### AIM OF THE EXERCISE
Without any pictures, retype exactly the lines from the one with "[0:00.30-0:00.40]" through the final line of the records.
---- DATASET ENTRIES
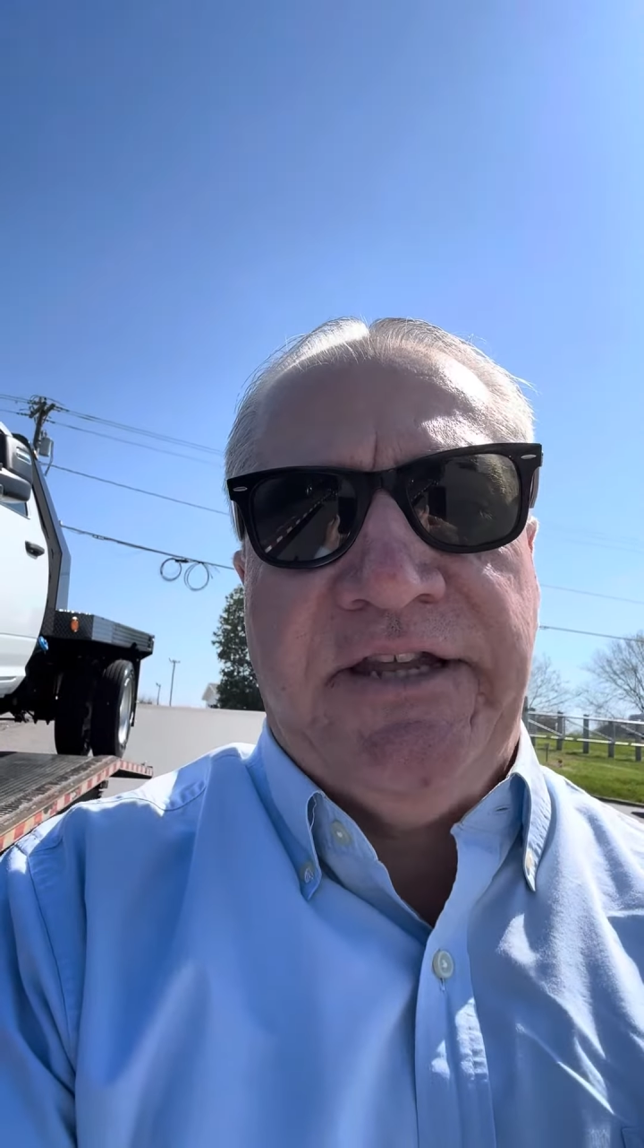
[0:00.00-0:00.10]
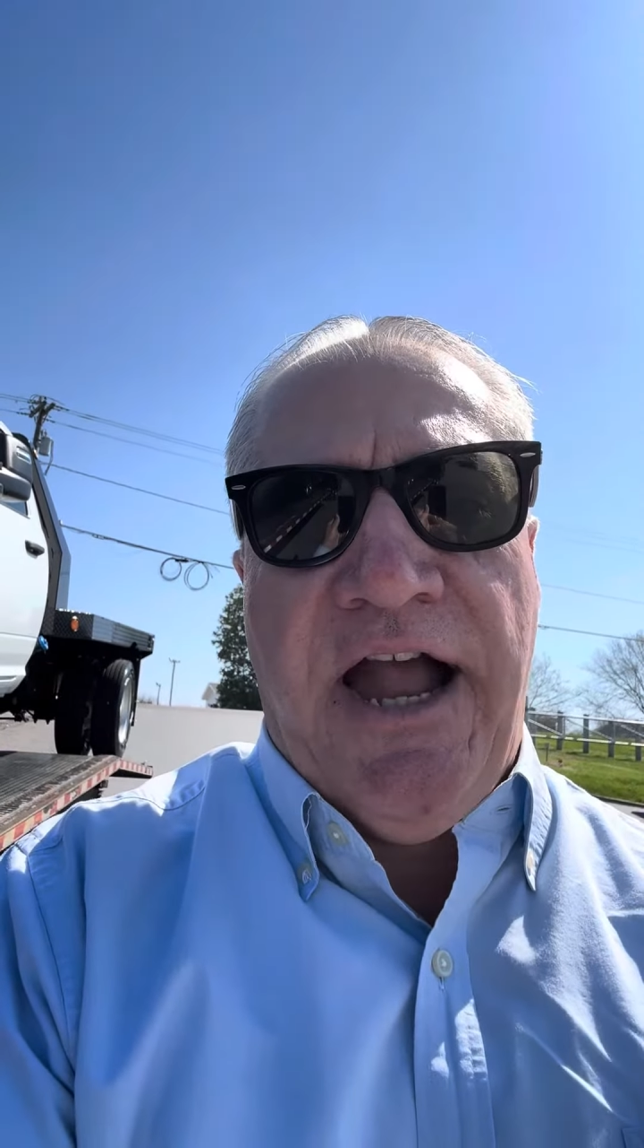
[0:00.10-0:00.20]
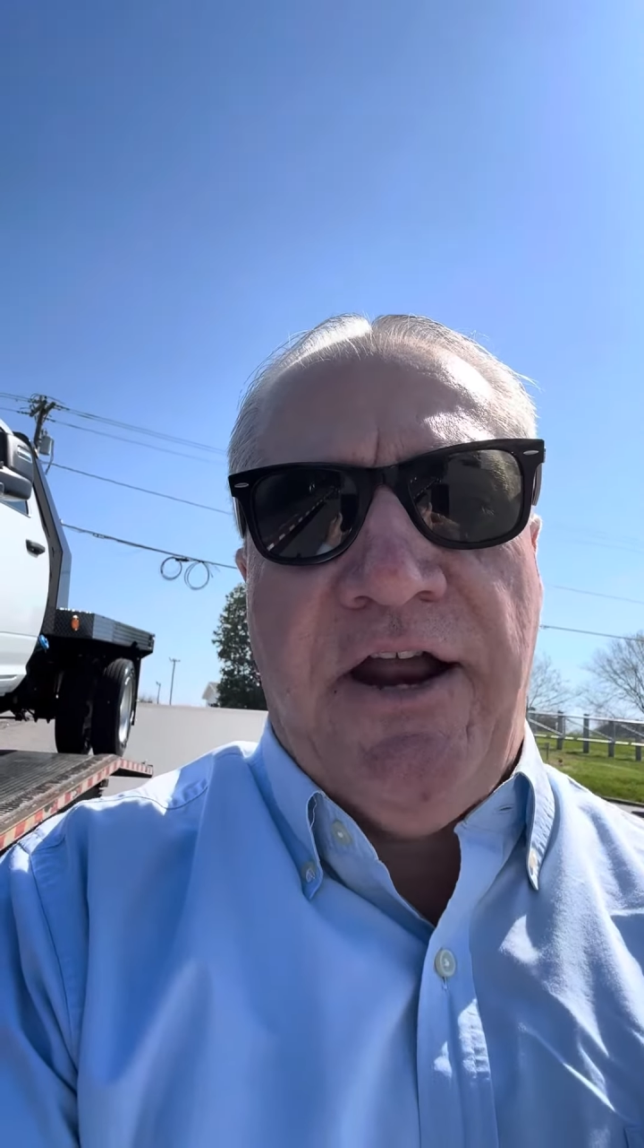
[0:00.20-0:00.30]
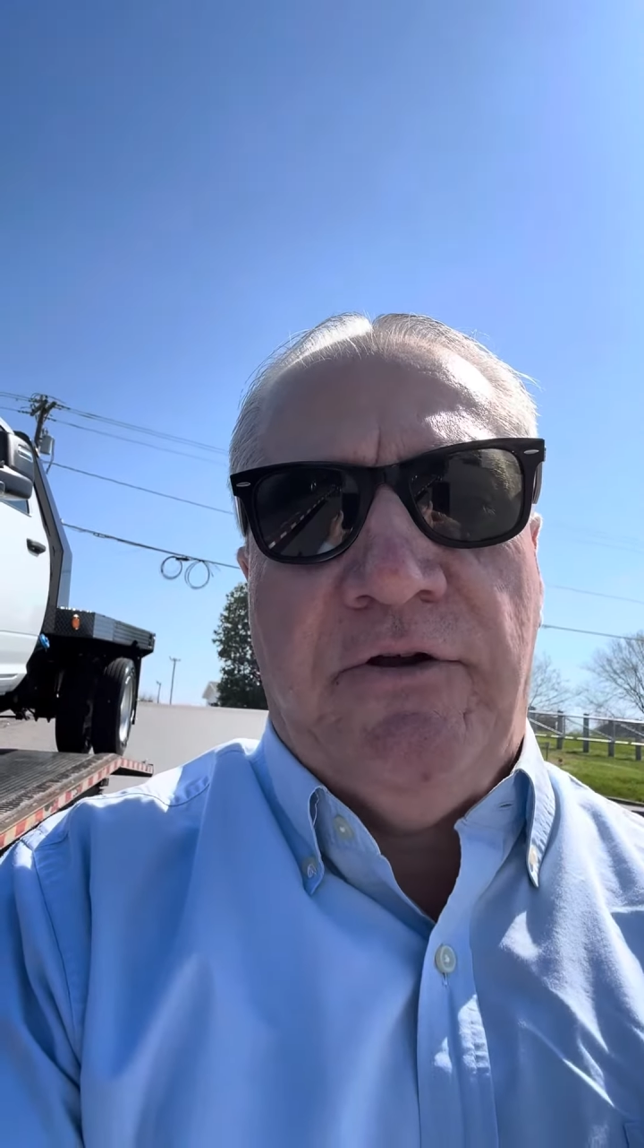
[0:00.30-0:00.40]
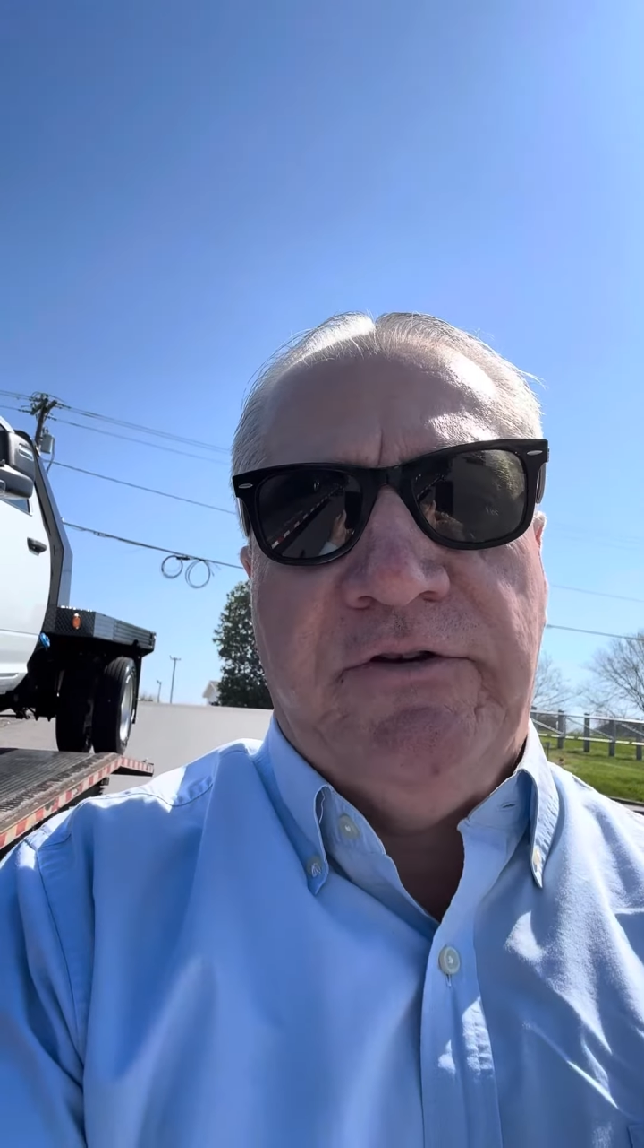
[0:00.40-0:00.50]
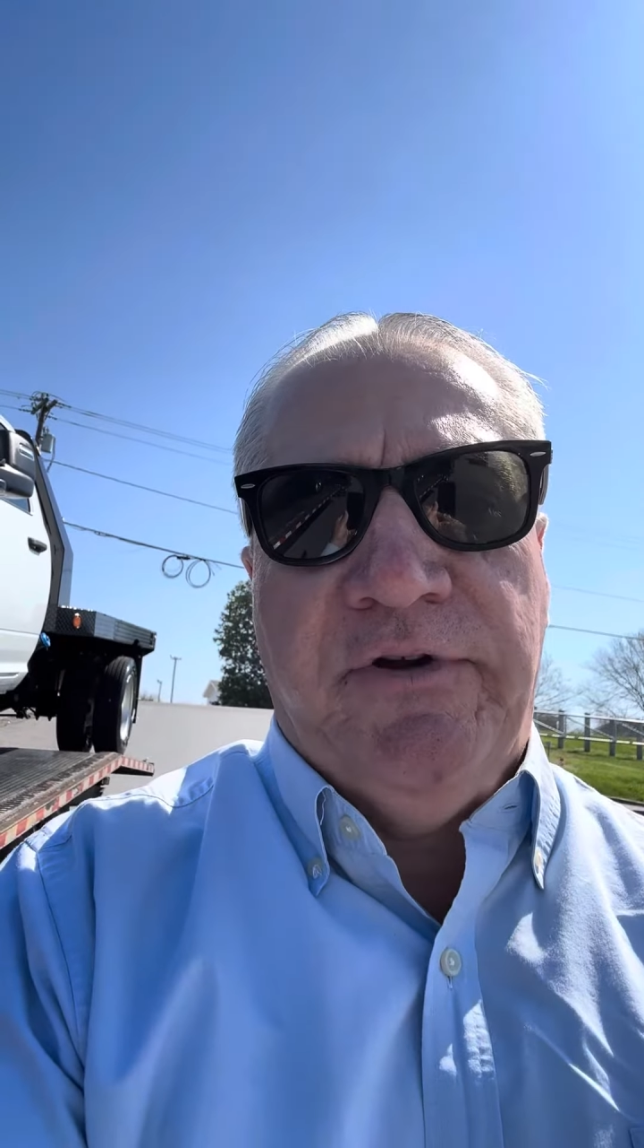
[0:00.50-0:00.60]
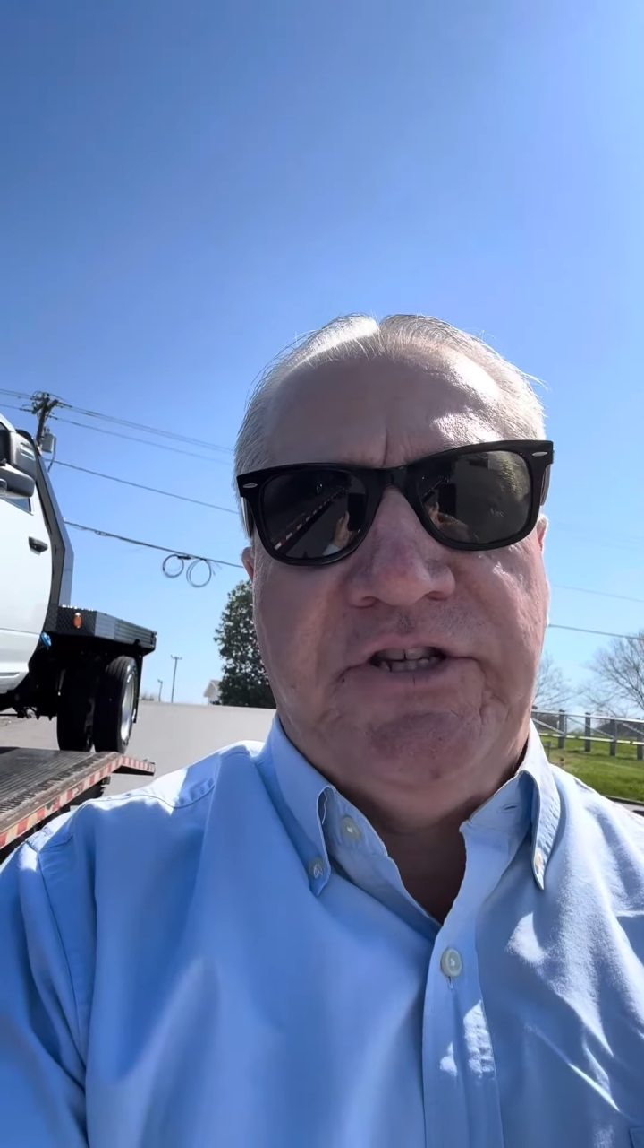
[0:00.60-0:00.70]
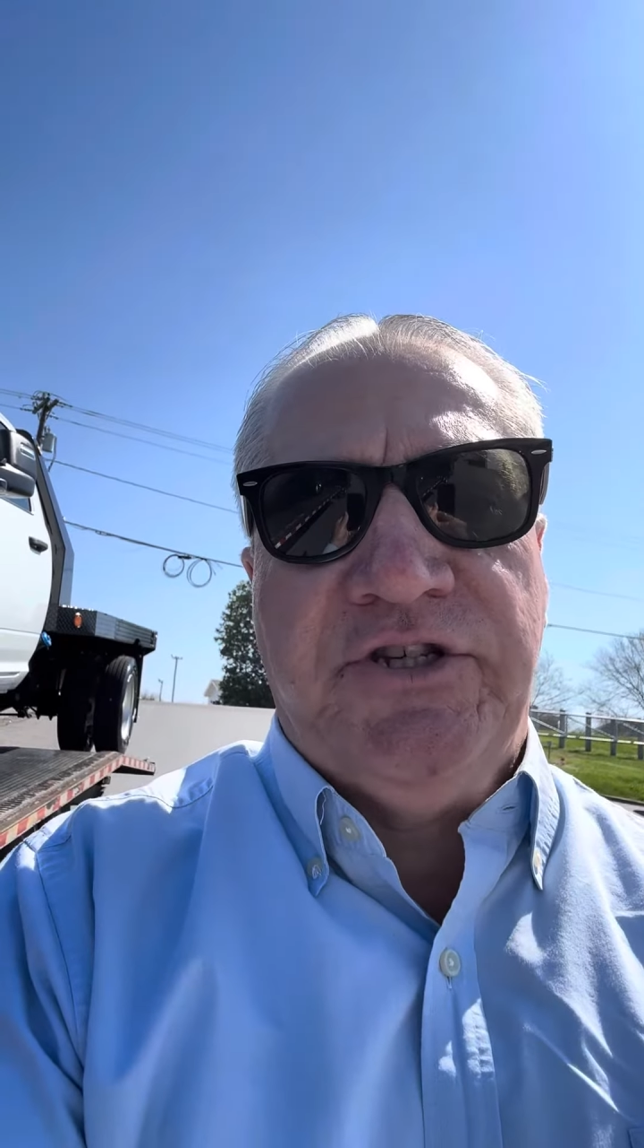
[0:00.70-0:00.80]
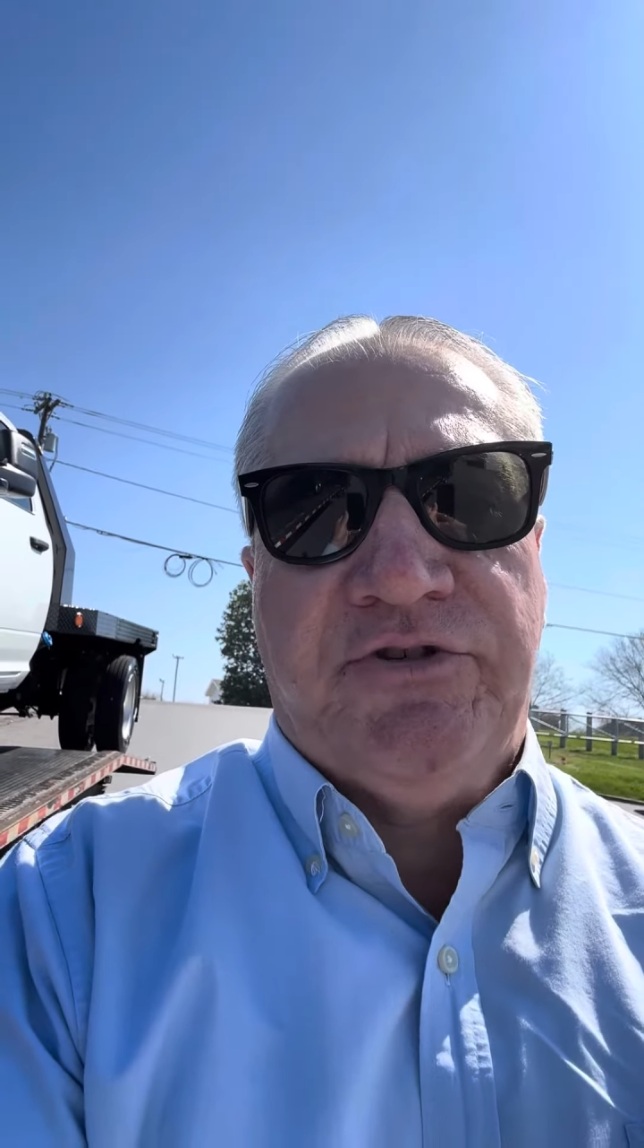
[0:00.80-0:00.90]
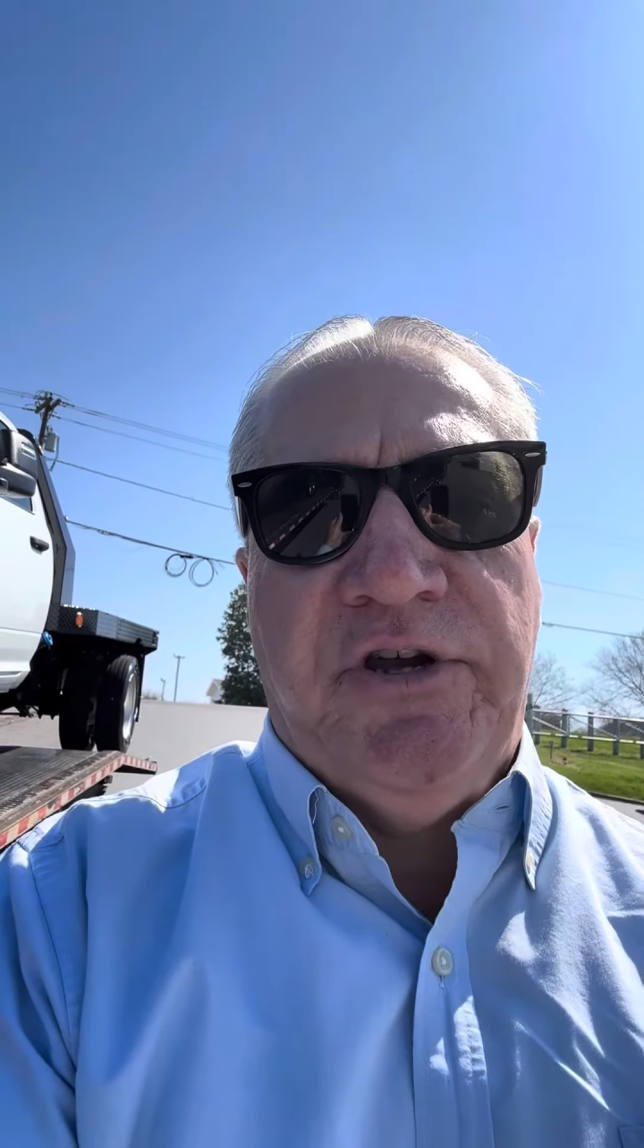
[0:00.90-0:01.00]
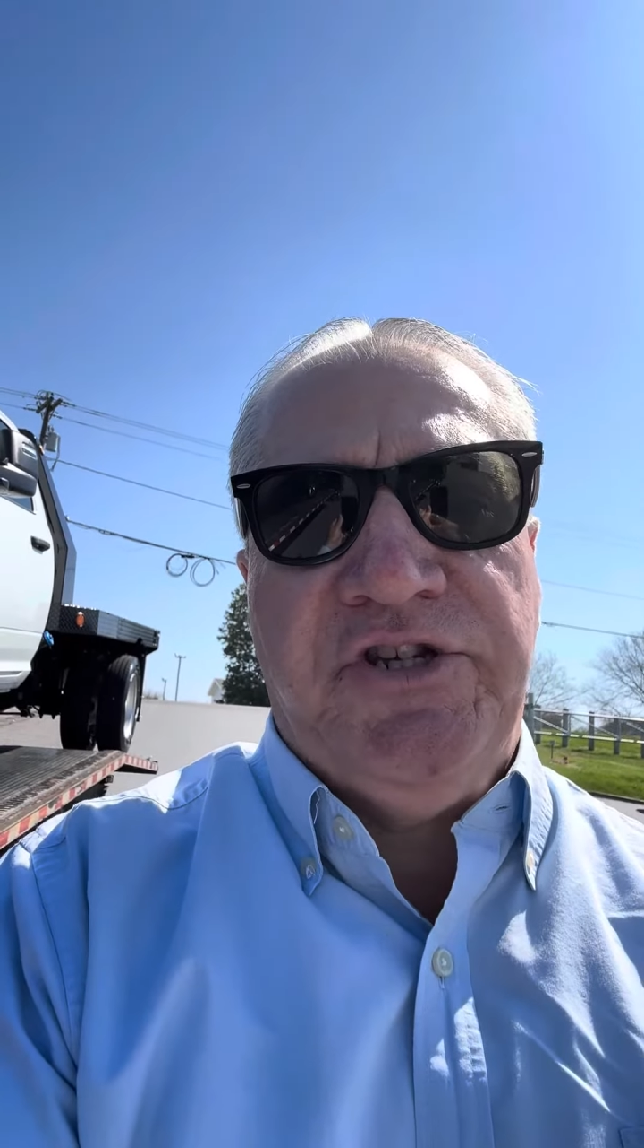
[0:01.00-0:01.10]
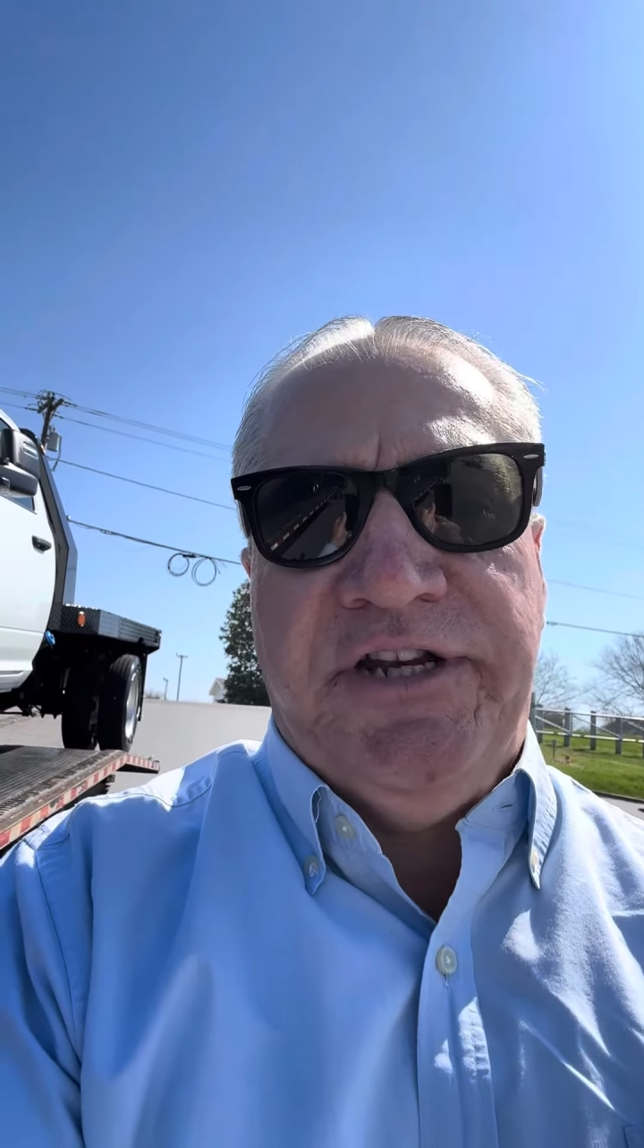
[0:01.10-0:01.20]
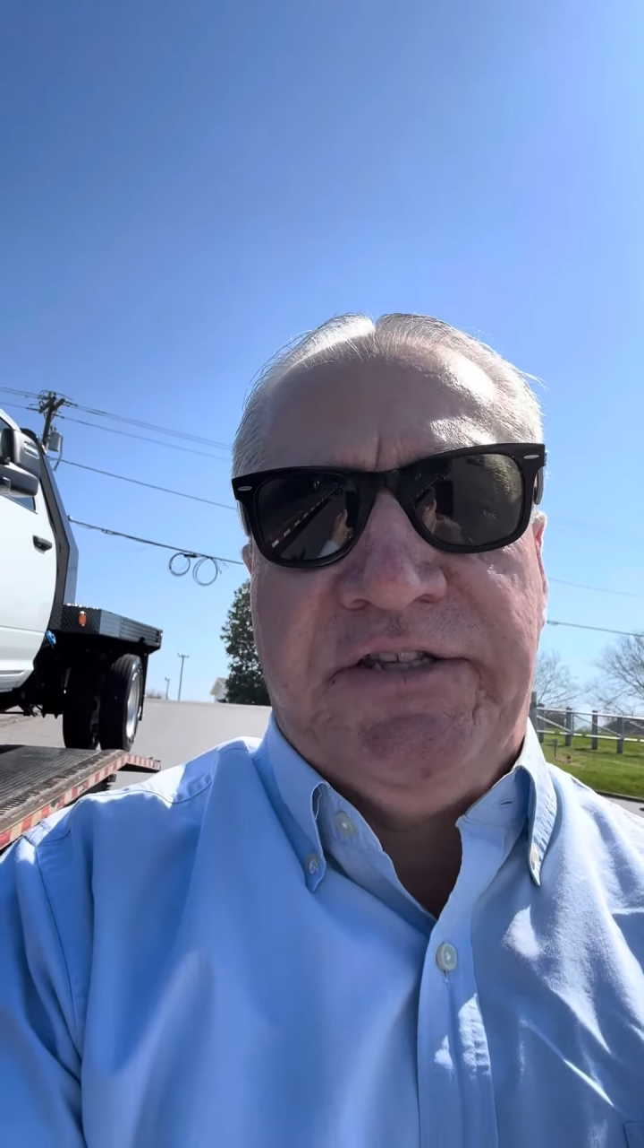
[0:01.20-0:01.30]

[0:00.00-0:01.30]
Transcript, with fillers: title, and registration.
--------
### YOUR RESPONSE
[0:00.30-0:00.40]
[0:00.40-0:00.50]
[0:00.50-0:00.60]
[0:00.60-0:00.70]
[0:00.70-0:00.80]
[0:00.80-0:00.90]
[0:00.90-0:01.00]
[0:01.00-0:01.10]
[0:01.10-0:01.20]
[0:01.20-0:01.30]

[0:00.00-0:01.30]
Transcript, with fillers: title, and registration.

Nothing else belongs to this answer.